◆ **THE TASK**:
Retype the listing found below exactly, but leave out each picture.

◆ **EXERCISE DATA**:
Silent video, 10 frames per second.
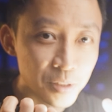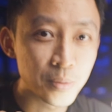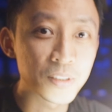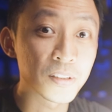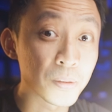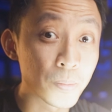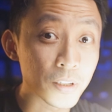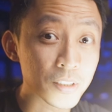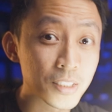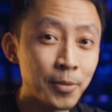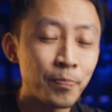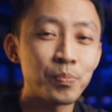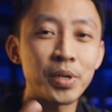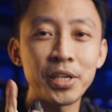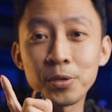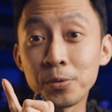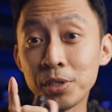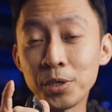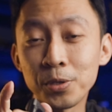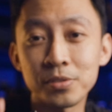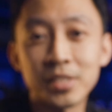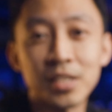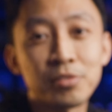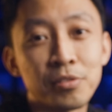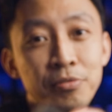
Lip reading: lumens on the box, but it only holds that for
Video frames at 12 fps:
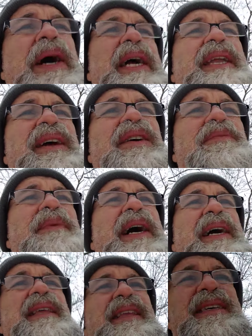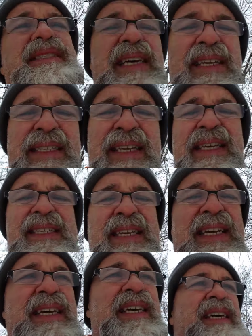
pioneer back in the 60s.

◆ **SOLUTION BELOW**:
Silent video, 10 frames per second.
Lip reading: lumens on the box, but it only holds that for
Video frames at 12 fps:
pioneer back in the 60s.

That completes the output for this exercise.